It’s hard to believe that email has been around for 45 years. Most marketers today have never lived in a world without email.
Yet despite being woven into the fabric of everyday life and business for so many of us for so long, the email user experience has evolved little since the first message was sent in 1971.
Sure, we can now access email on more devices, pretty much anytime anywhere, but the basic process hasn’t changed. The sender hits send at an arbitrary time, the message goes to an inbox and waits for the receiver to open it, hopefully before deleting it.
Periodically through the years, pundits have predicted email’s disappearance, replaced by newer and cooler messaging apps. But like Mark Twain, reports of email’s death have been greatly exaggerated. It remains an important and oft-used line of communication between businesses and customers – no longer the only one, for sure, but a critical part of the mix.
Roughly 100 billion business emails are sent every day, and the number of business email accounts is expected to grow to 4.9 billion by the end of this year. Email remains especially popular in B2B, as it allows for longer and deeper communication when compared to social media and other forms of messaging. In fact, B2B marketers say email marketing is 40 times more effective than social media in generating leads
Not only isn’t email going away anytime soon, but the future looks bright, thanks to artificial intelligence technology that is poised to re-vitalize the email experience. By analyzing recipients’ behavior patterns in opening, deleting and acting on emails, AI can help marketers tailor their email outreach to customers’ and prospects’ specific preferences.
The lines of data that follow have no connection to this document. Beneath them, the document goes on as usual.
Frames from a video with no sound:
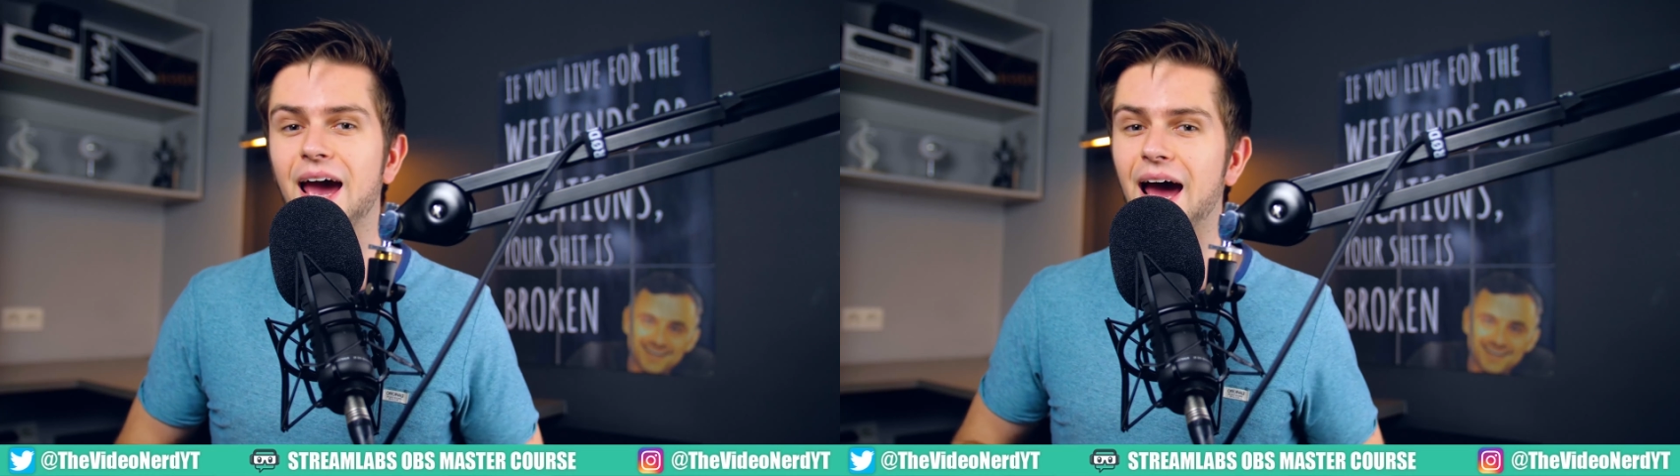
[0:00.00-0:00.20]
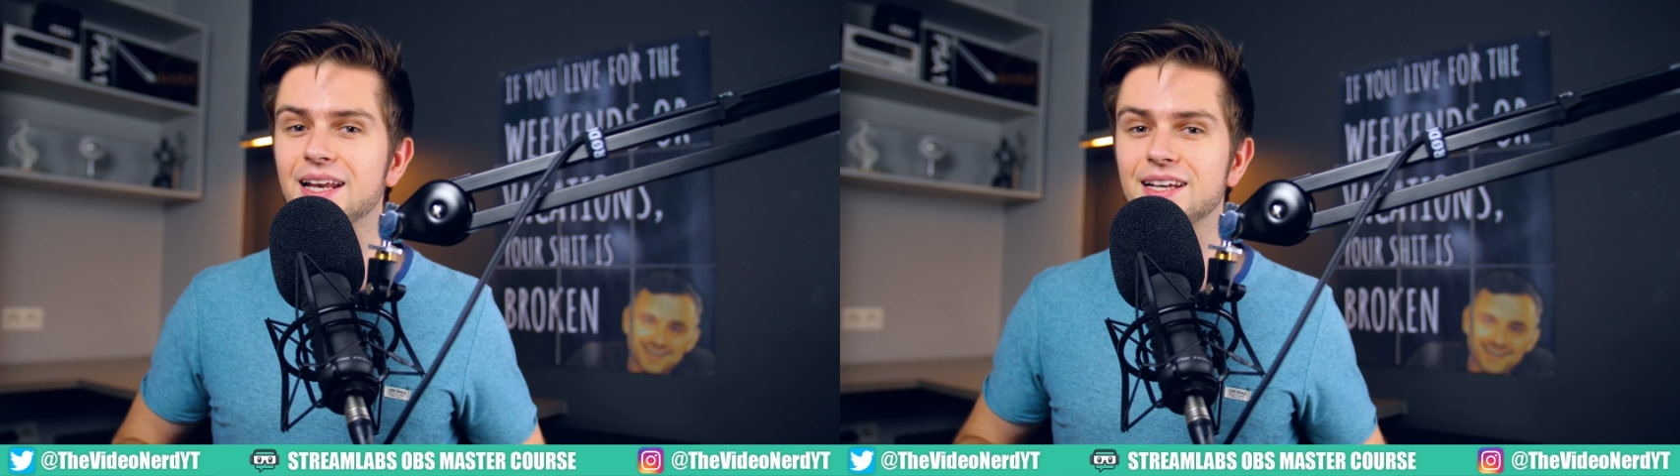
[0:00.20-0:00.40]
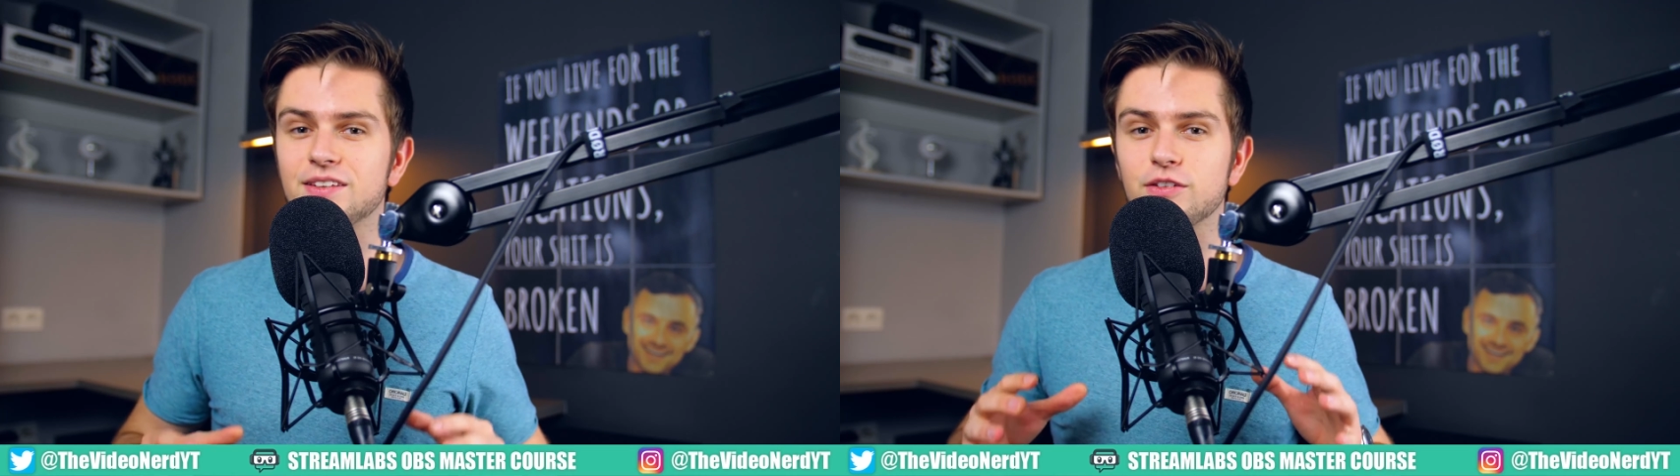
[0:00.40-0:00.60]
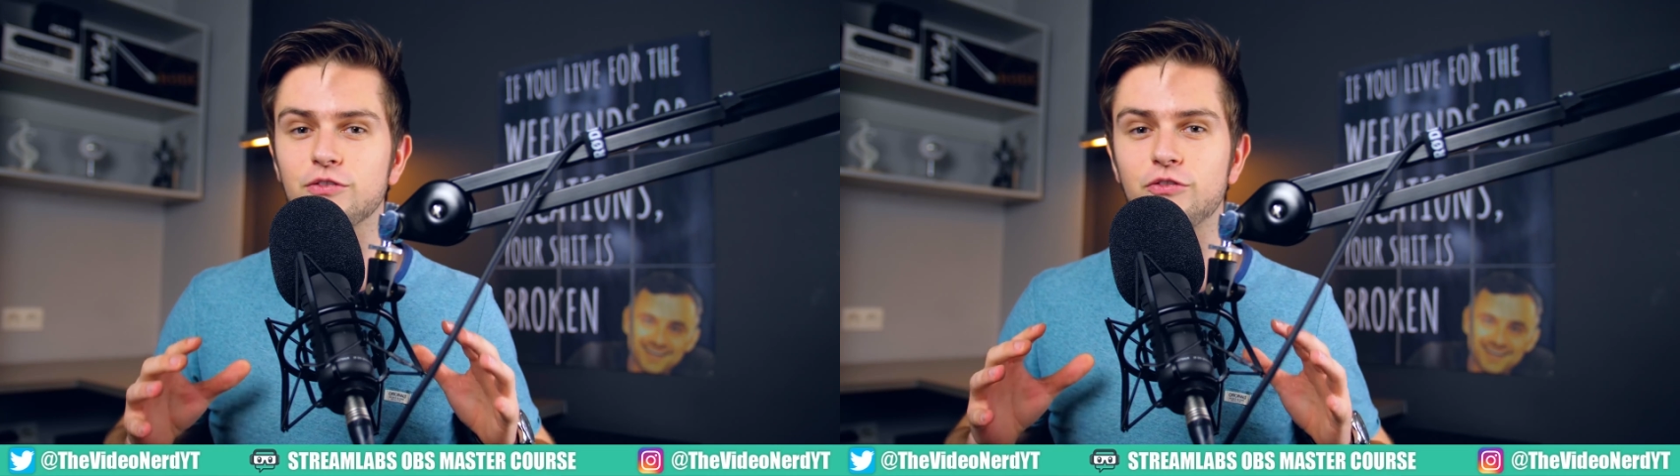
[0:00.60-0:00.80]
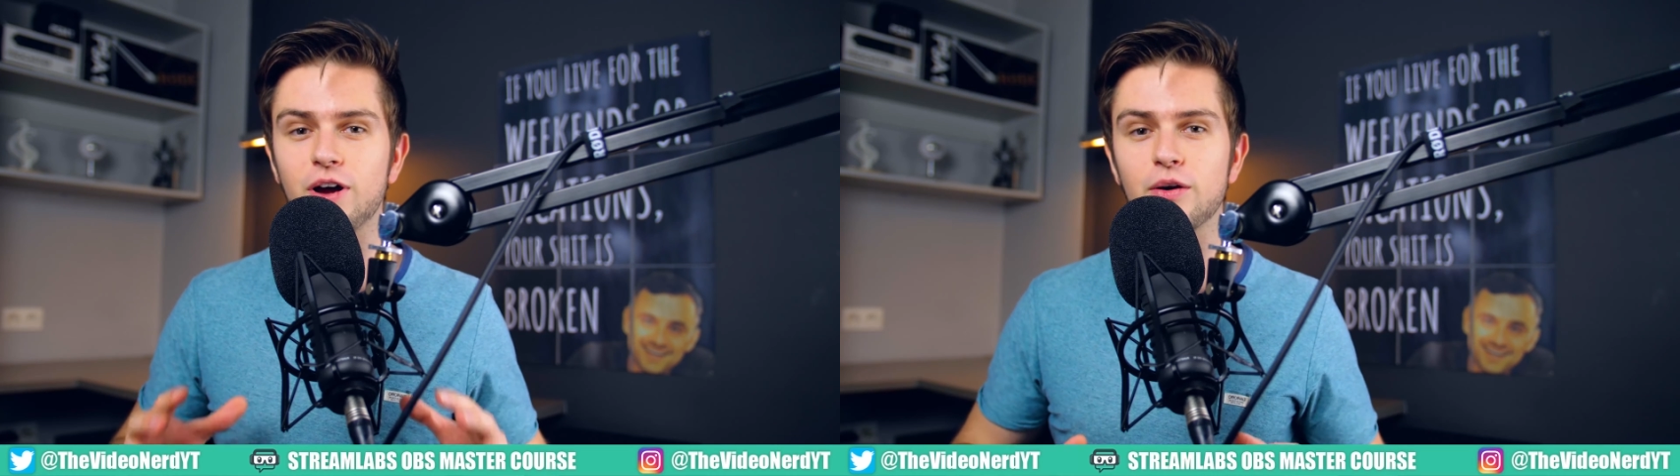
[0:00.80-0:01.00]
and it's
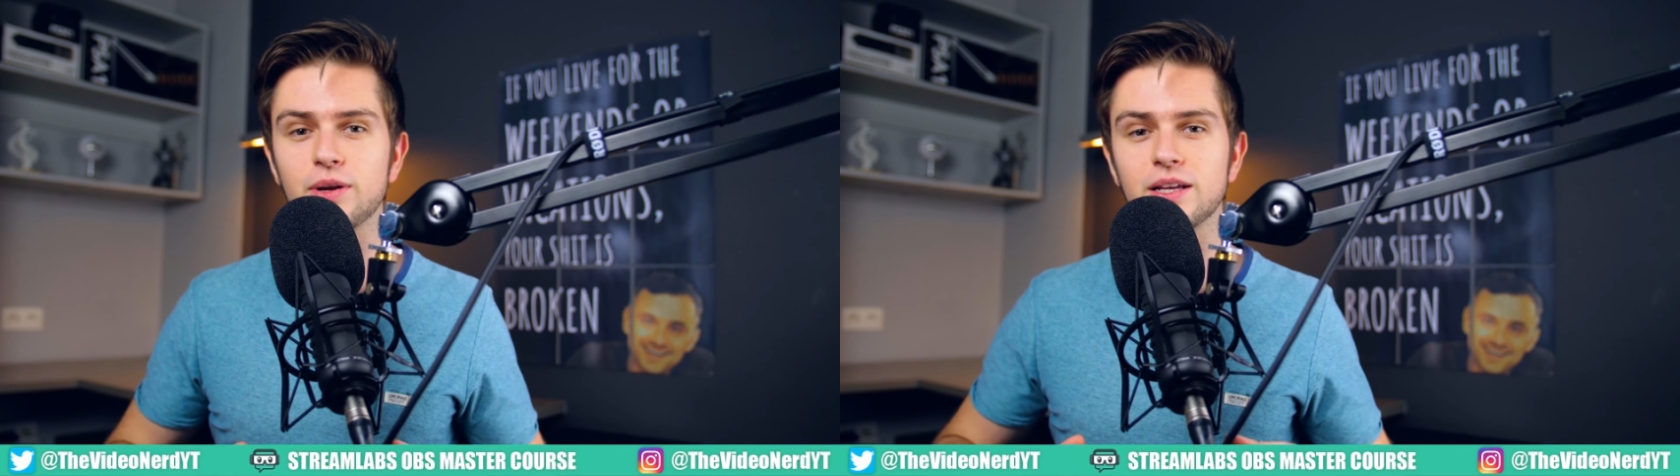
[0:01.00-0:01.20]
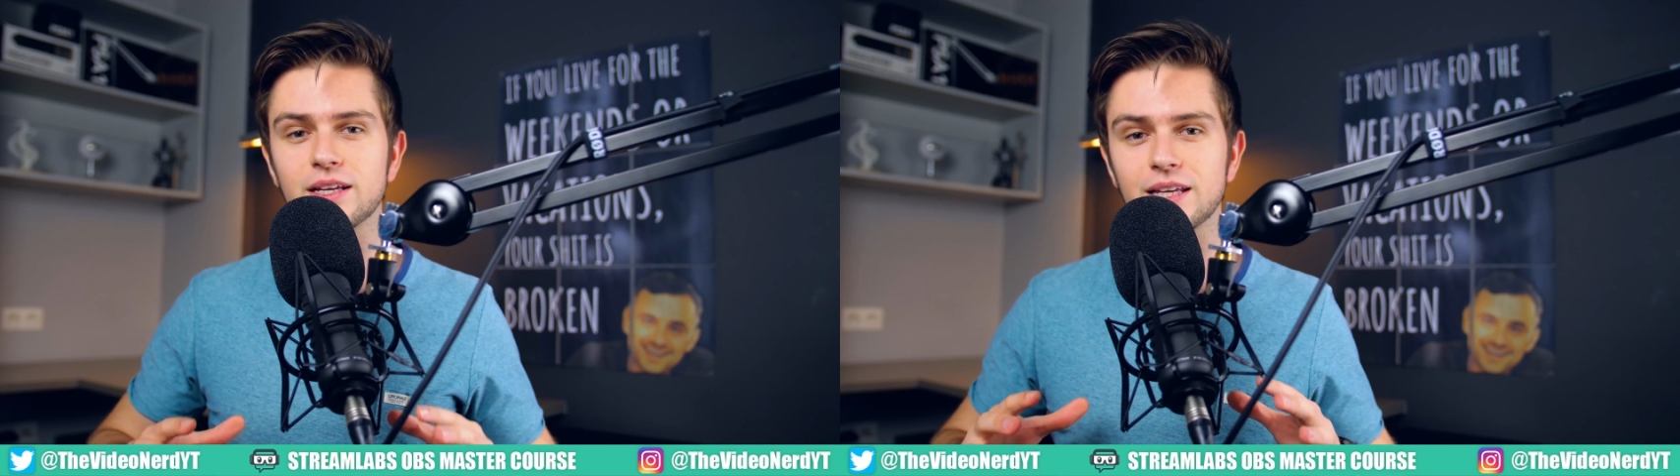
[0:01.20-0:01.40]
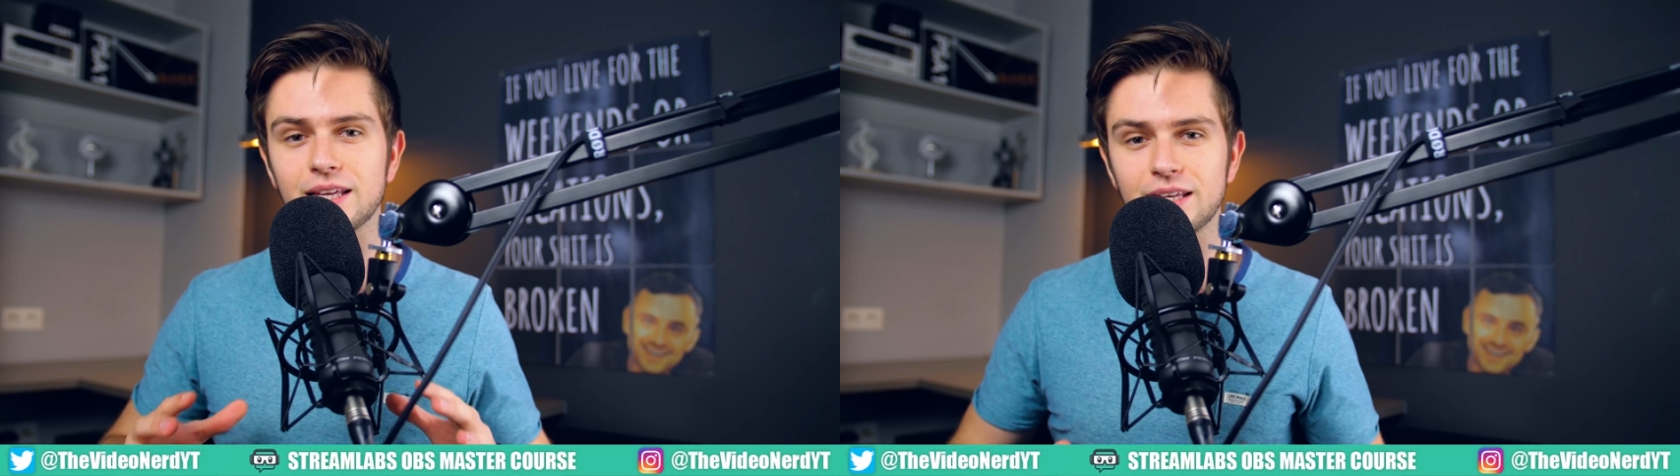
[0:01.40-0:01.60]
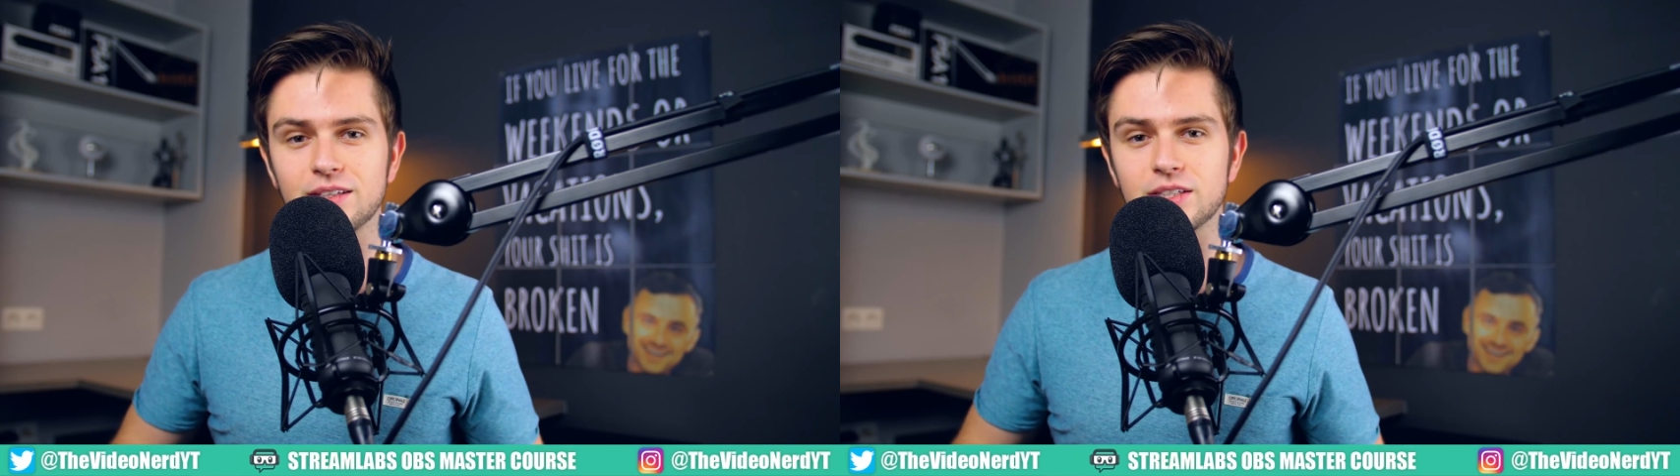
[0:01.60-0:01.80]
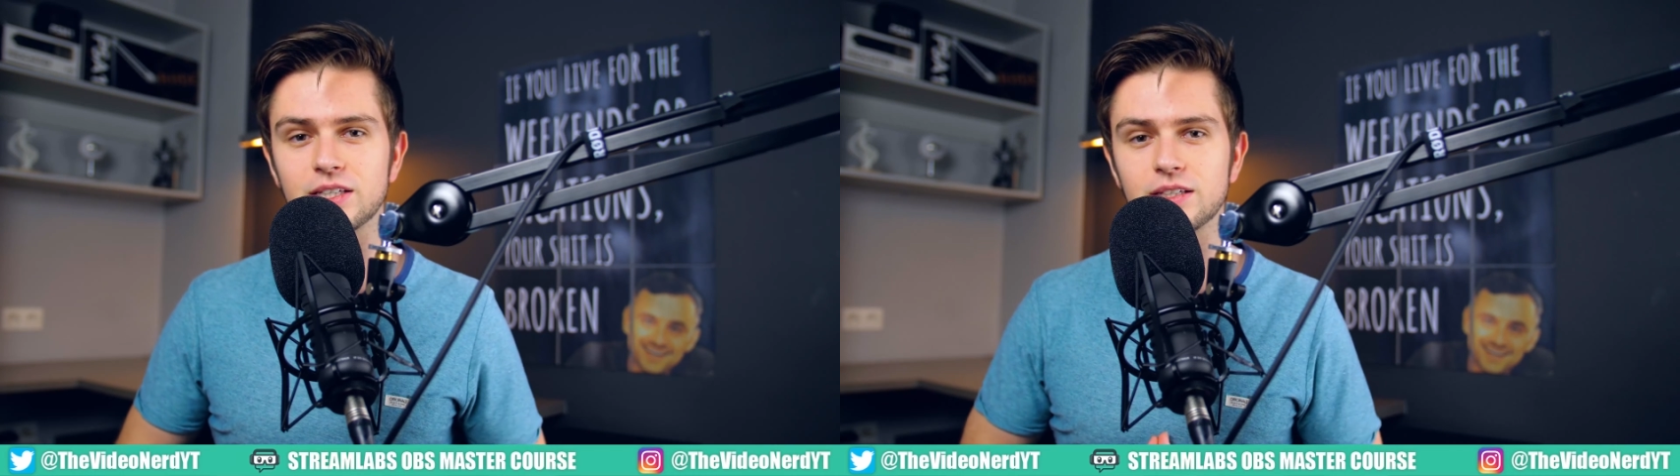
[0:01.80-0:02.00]
very
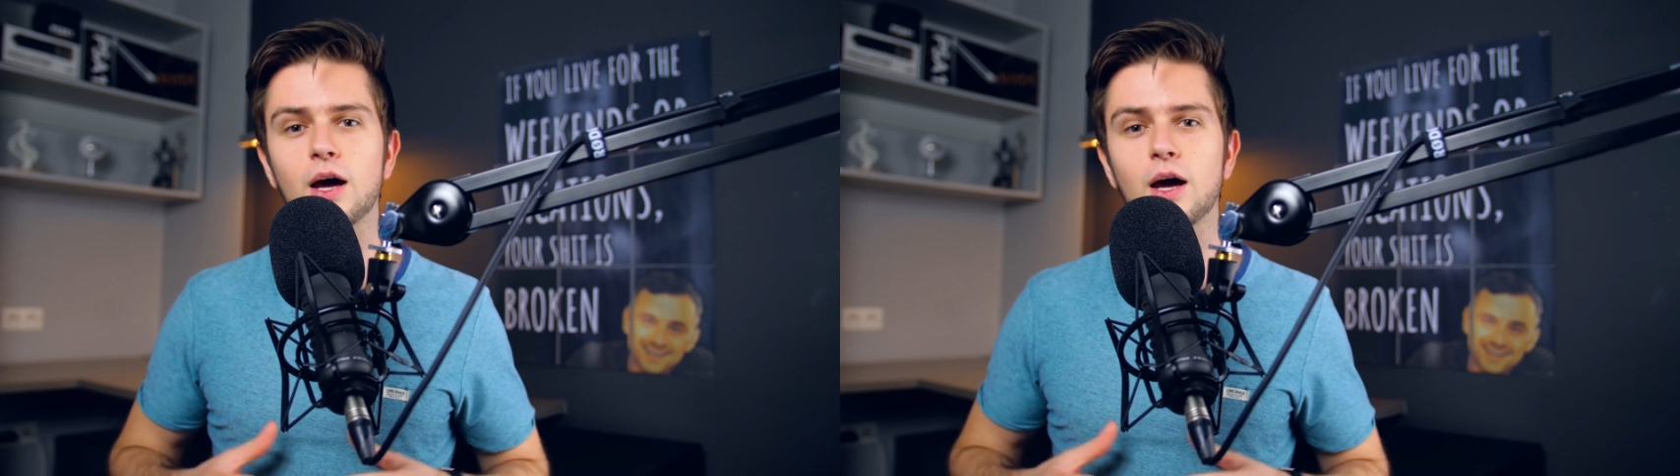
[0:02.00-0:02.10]
easy.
Until now, much marketing innovation around email has centered on content. There’s an entire industry dedicated to helping create the most relevant email message to solicit a response and action. Other innovations have focused on lists. Sourcing lists. Growing lists. List hygiene.
All of that is important, but understanding when and why recipients open emails has remained largely a mystery – and it is an important one to solve. Send too much, and you risk annoying customers. Don’t send enough of the right type of email – at the right time – and you risk getting lost in an increasingly crowded fight for inbox real estate.
While marketers have taken painstaking effort to personalize content, attention on customizing the delivery process has been sparse. Until now, marketers have timed mass email distribution through intuition or vague evidence collected from large groups and analyzed manually. In addition to guestimating when emails are likely to be read, this back-of-the-napkin analysis doesn’t truly address when people are more prone to respond and take action.
To win, marketers will increasingly be required to personalize the delivery of email-based marketing messages just as they have personalized the content of those messages. Thanks to advances in AI and machine learning, this type of delivery personalization is becoming a reality.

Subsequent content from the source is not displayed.